The syntax for pigment is:
- pigment{
[PIGMENT_IDENTIFIER] [PIGMENT_TYPE] [PIGMENT_MODIFIER...] }
- image_map{
BITMAP_TYPE "bitmap.ext" [IMAGE_MAP_MODS...] }
- color_map{
COLOR_MAP_BODY }
| colour_map{
COLOR_MAP_BODY }
|
- pigment_map{
PIGMENT_MAP_BODY }
|
- quick_color
COLOR | quick_colour
COLOR
Each of the items in a pigment are optional but if they are present, they must be in the order shown. Any items after the PIGMENT_IDENTIFIER modify or override settings given in the identifier. If no identifier is specified then the items modify the pigment values in the current default texture. The PIGMENT_TYPE fall into roughly four categories. Each category is discussed the sub-sections which follow. The four categories are solid color and image map patterns which are specific to pigment
statements or color list patterns, color mapped patterns which use POV-Ray's wide selection of general patterns. See "Patterns" for details about specific patterns.

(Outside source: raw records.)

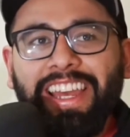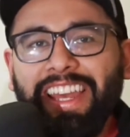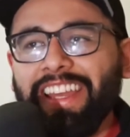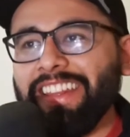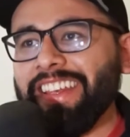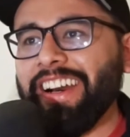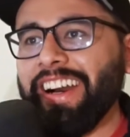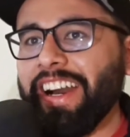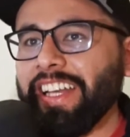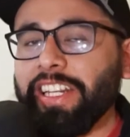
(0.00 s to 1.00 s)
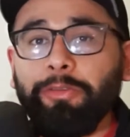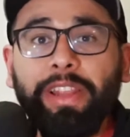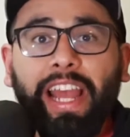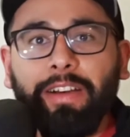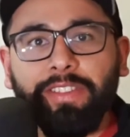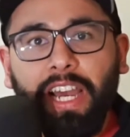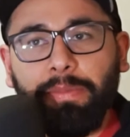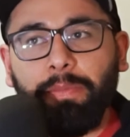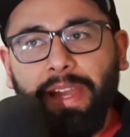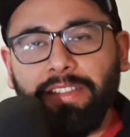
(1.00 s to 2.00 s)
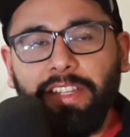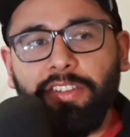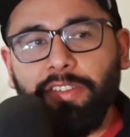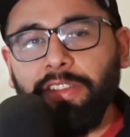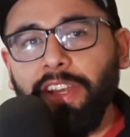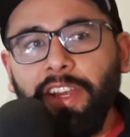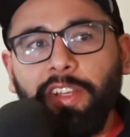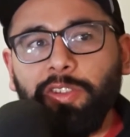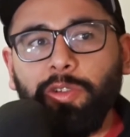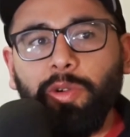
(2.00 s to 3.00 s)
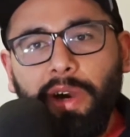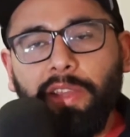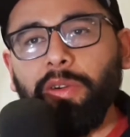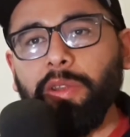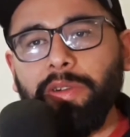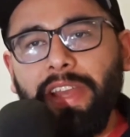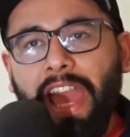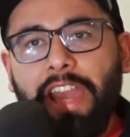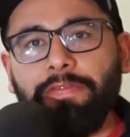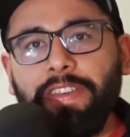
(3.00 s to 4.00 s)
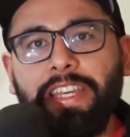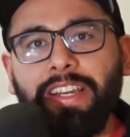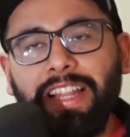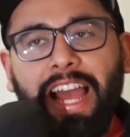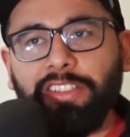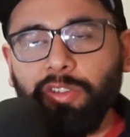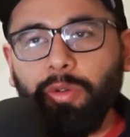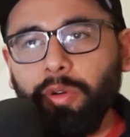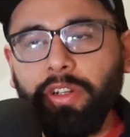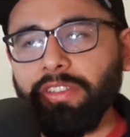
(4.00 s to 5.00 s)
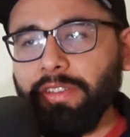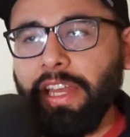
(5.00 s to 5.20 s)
and uh, I didn't really have time to pay attention to another F E class course.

The pattern type is optionally followed by one or more pigment modifiers. In addition to general pattern modifiers such as transformations, turbulence, and warp modifiers, pigments may also have a COLOR_LIST, PIGMENT_LIST, color_map
, pigment_map
, and quick_color
which are specific to pigments. See "Pattern Modifiers" for information on general modifiers. The pigment-specific modifiers are described in sub-sections which follow. Pigment modifiers of any kind apply only to the pigment and not to other parts of the texture. Modifiers must be specified last.

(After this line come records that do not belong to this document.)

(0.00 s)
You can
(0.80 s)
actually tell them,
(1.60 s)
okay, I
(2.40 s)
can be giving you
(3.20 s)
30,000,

A pigment statement is part of a texture
specification. However it can be tedious to use a texture
statement just to add a color to an object. Therefore you may attach a pigment directly to an object without explicitly specifying that it as part of a texture. For example instead of this:
object {My_Object texture{pigment{color Red}}}
you may shorten it to:
object {My_Object pigment{color Red}}
Note however that doing so creates an entire texture
structure with default normal
and finish
statements just as if you had explicitly typed the full texture{...}
around it.
Pigment identifiers may be declared to make scene files more readable and to parameterize scenes so that changing a single declaration changes many values. An identifier is declared as follows.
- #declare
IDENTIFIER =
PIGMENT |
- #local
IDENTIFIER =
PIGMENT
Where IDENTIFIER is the name of the identifier up to 40 characters long and PIGMENT is any valid pigment
statement. See "#declare vs. #local" for information on identifier scope.